9.

Sadman caminaba por las calles atestadas como un espectro ignorado por la muchedumbre. Los videoaficionados daban testimonio de asesinatos y violaciones, los francotiradores daban cuenta de los paseantes improductivos; los alastores permanecían alerta a los ataques de los insurgentes y los ejecutivos acudían a la oficina entre una maraña de guardaespaldas metálicos armados hasta los dientes. En las avenidas superpuestas se estrujaban los mensajes cacofónicos y las resplandecientes vallas de doscientos metros cuadrados, las langostas patrullaban el cielo, los monstruosos nubarrones descargaban su lluvia plomiza, los relámpagos restallaban sobre los pararrayos a su capricho, criaturas hediondas limpiaban las lunas de los automóviles confiando sus vidas a la veleidad del semáforo, los televisores ocultaban las fachadas de los rascacielos.

En la entrada del metro dos jóvenes carteristas huían hacia la calle. Uno se ganó el anonimato en la multitud, el otro tropezó, se incorporó, alzó la vista y sus ojos fueron absorbidos por la nada, contemplaron a un hombre rodeado por una burbuja de vacío. Se sumergió en los ojos prohibidos de Sadman y los músculos congelaron su huida. Quiso entonces extraer de su bolsillo algún precioso objeto, olvidando que la muerte le corría al encuentro. Una navaja le rebanó la esperanza y de sus dedos se le escapó la vida y una pluma bañada en sangre que rodó por los escalones que conducían a las fauces abiertas del mundo subterráneo.

El tren era impelido por el magnetismo a través de las tuberías metropolitanas y Sadman miraba por la ventanilla el reflejo de los faros amarillos que se desplomaban en silencio hacia el pasado. Dos niñas grababan el descuartizamiento de un obrero espoleando la creatividad del carnicero y calculando los beneficios que les reportaría el espectáculo. Dos gorilas blindados como columnas de mármol quemado vigilaban el vagón, cerrando filas frente a un escuálido contable de la Compañía que llegaba tarde al trabajo. Dos cromados espadachines miraban con avaricia la piel de pergamino y las gafas abultadas, pero reprimían sus impulsos ante la perspectiva de los cañones de veinticuatro milímetros.
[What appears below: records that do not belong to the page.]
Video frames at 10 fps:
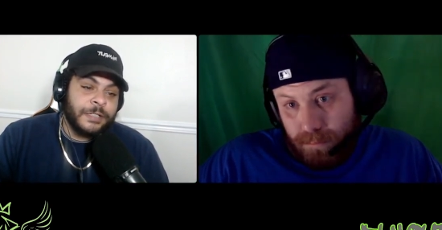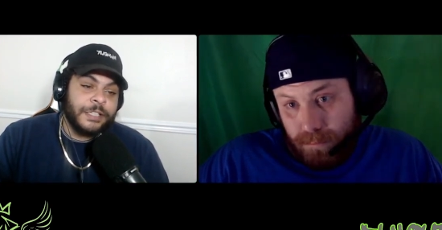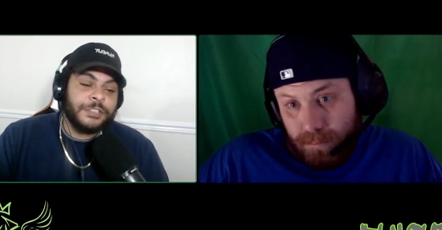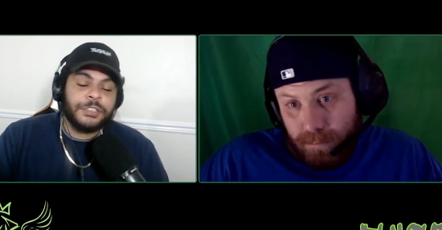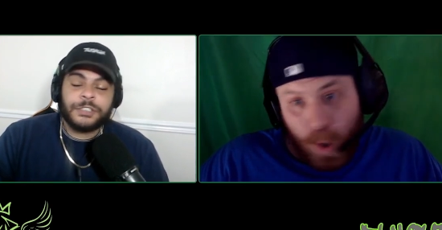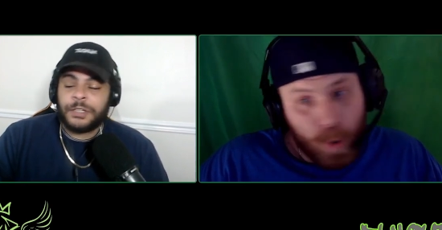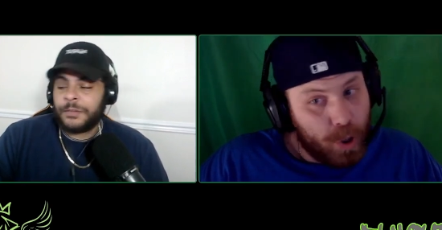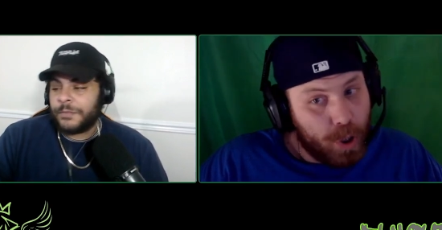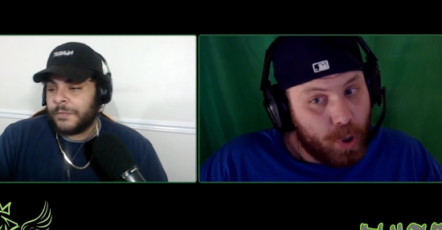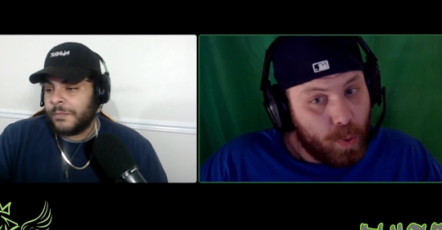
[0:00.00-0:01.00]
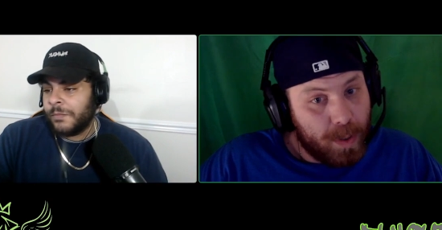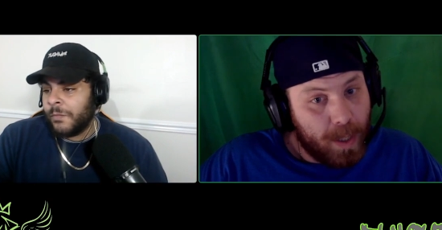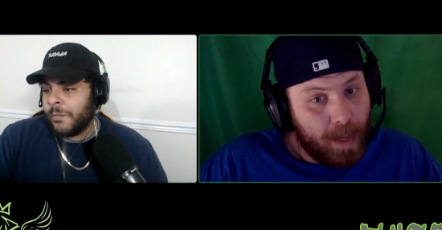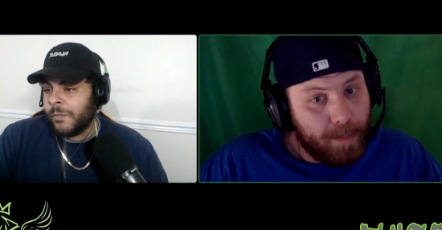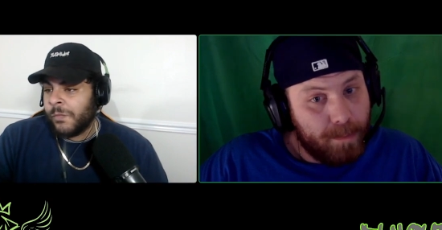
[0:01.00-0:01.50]
Speaker 1: Interesting. So she's a
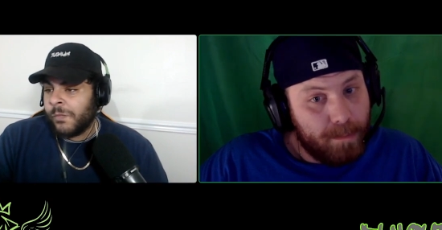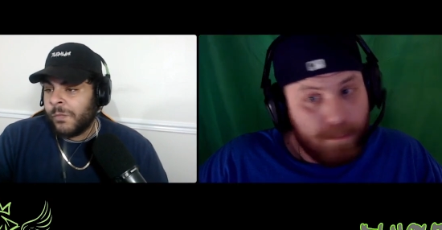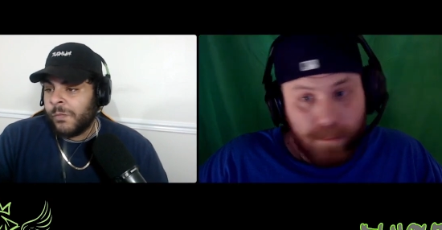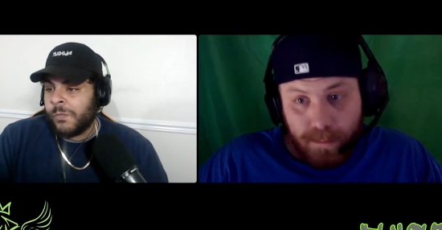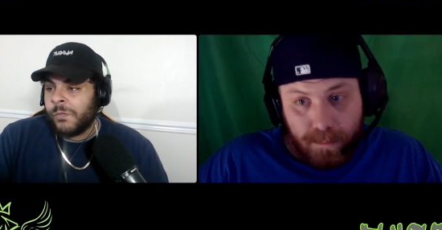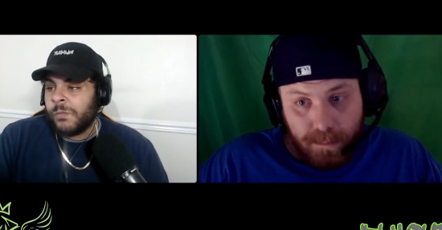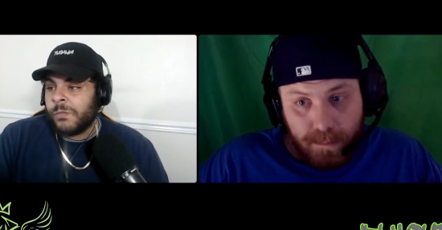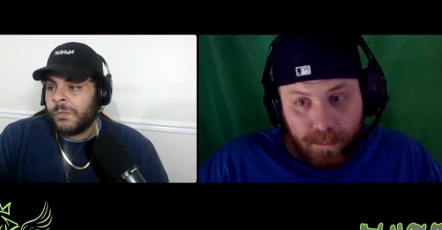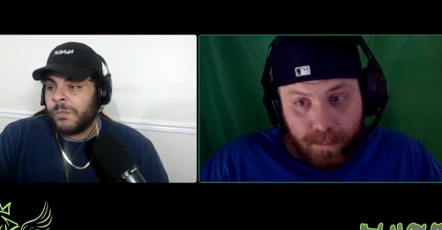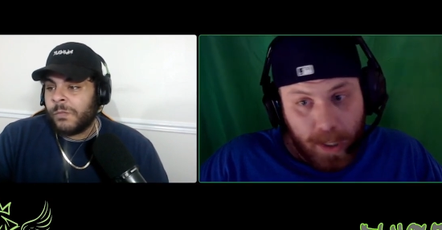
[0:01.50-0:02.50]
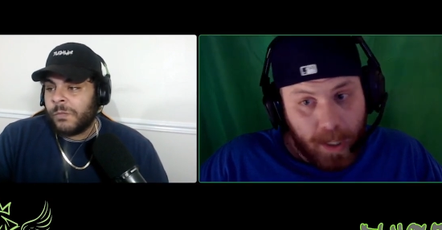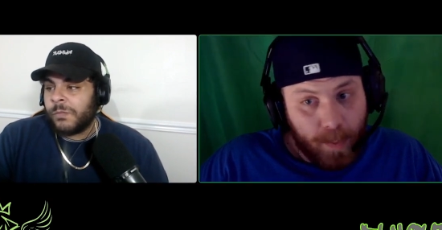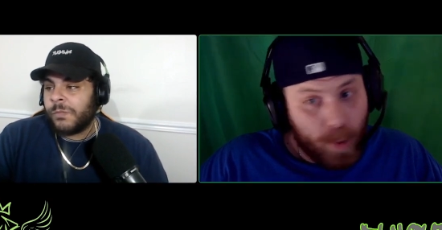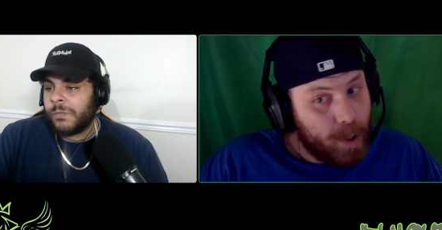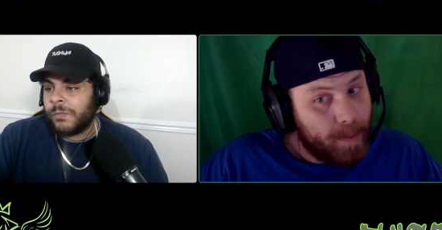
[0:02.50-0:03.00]
time
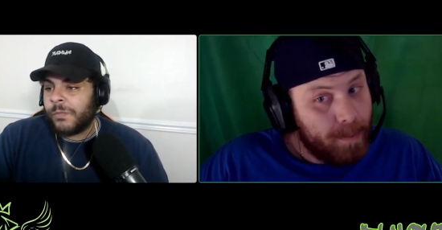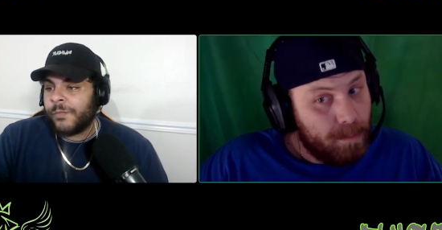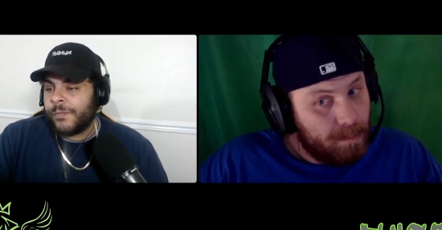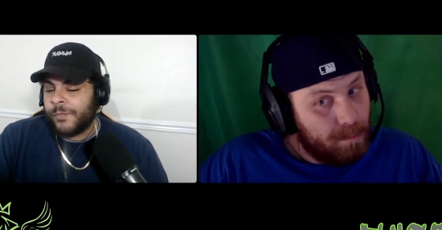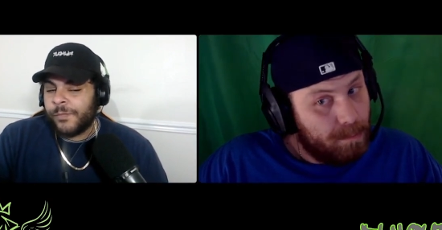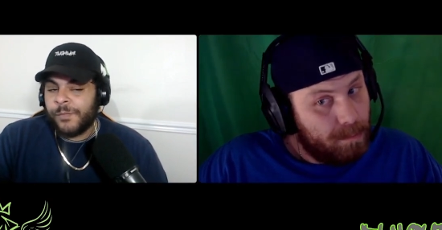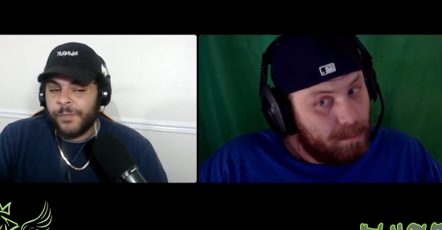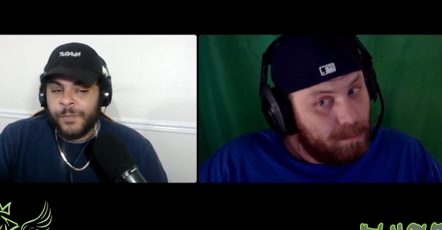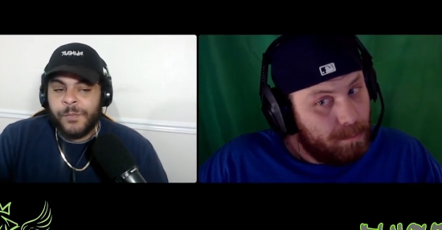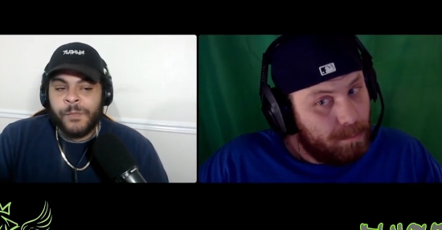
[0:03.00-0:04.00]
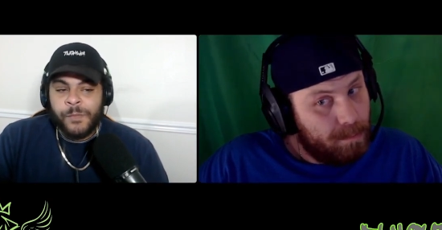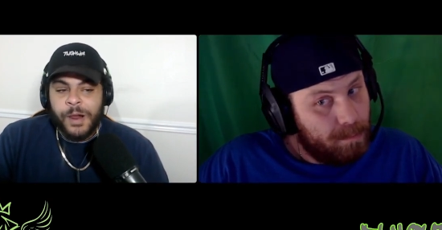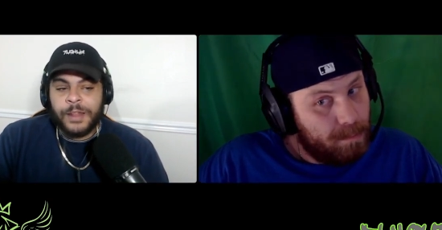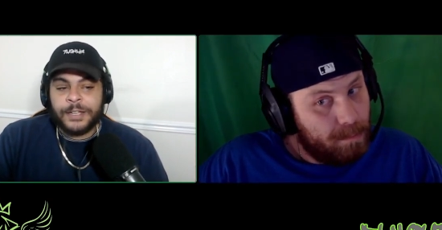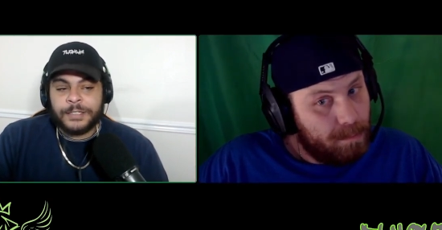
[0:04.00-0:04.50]
DWL champion.
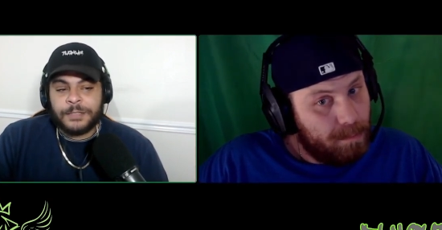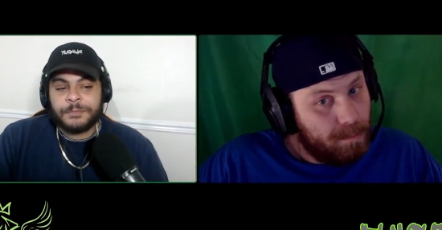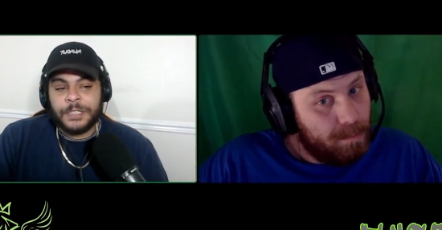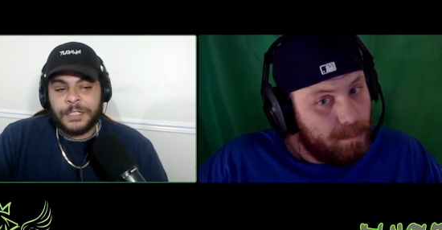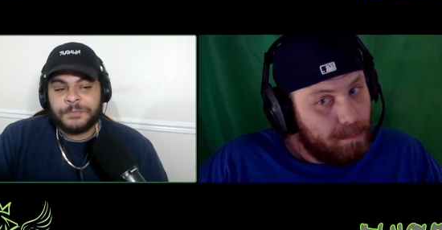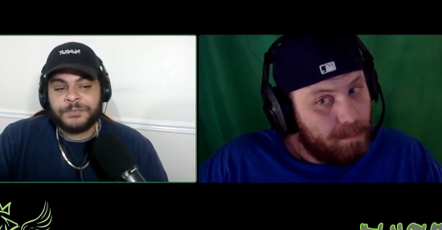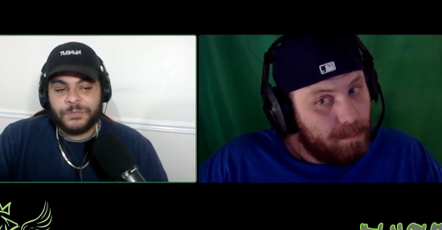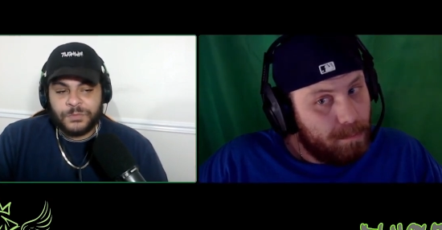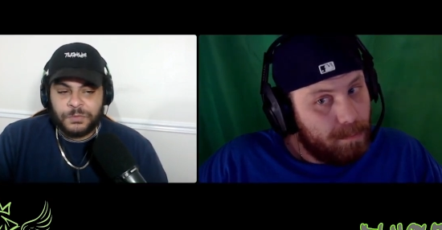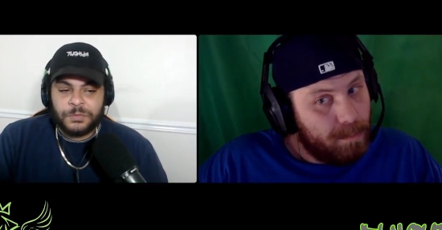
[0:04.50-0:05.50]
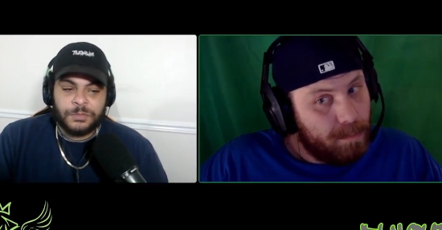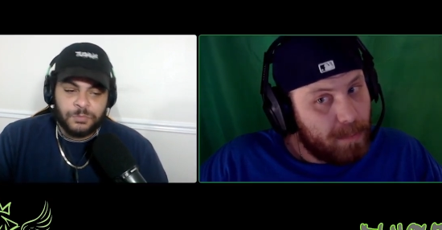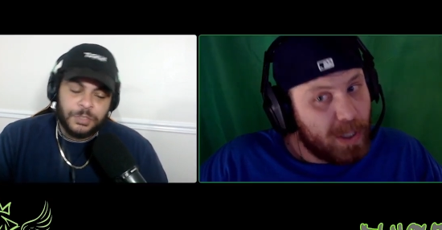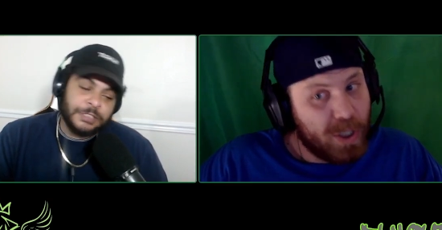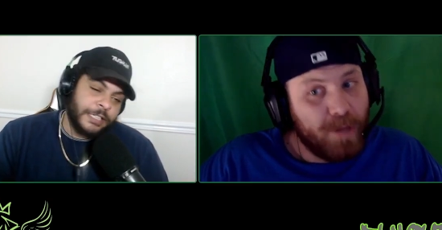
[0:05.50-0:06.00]
I like that.
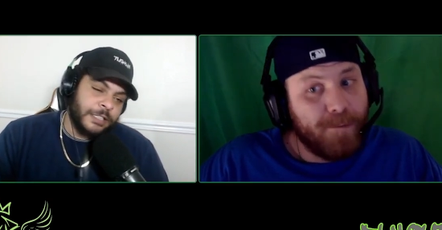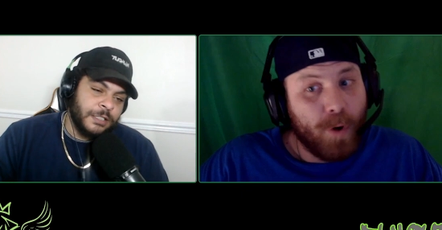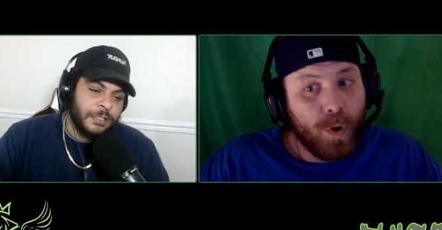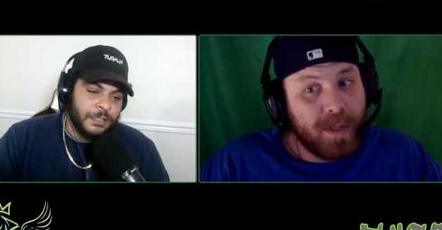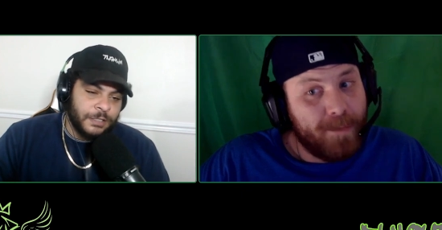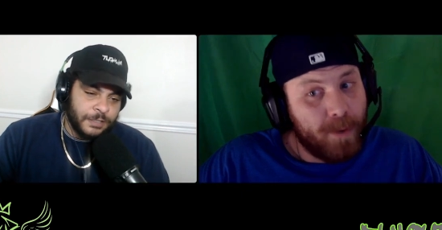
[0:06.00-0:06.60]
Is she the first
Alguien tiró de la manga de Sadman y luego sus sesos cayeron desparramados por los asientos. El cuerpo convulso del viejo indigente atrajo la atención de las niñas, que se acercaron para almacenar su muerte en formato digital. Con el objetivo acariciando el rostro ennegrecido, la aficionada levantó la cabeza y vio a Sadman, el mayor asesino de la Historia, sentado junto a la ventanilla del vagón, mirándola a los ojos.

Sin poder despegarse de aquel infernal contacto, apagó su cámara y musitó:

Han-tâ, no me mates”.

Sadman observó cuidadosamente los ojos vidriosos y la respiración sofocada, la indefensión de aquella pequeña piltrafa, y ladeó la cabeza hacia los ventanales de cristal.

Sadman era un engendro nacido de la matriz que era el Mundo Libre. Nacido de la progresión incalculable de la estirpe germinal hasta la epigonal, su último peldaño evolutivo. La vida era para él como los focos amarillos que se desplomaban en silencio hacia el pasado.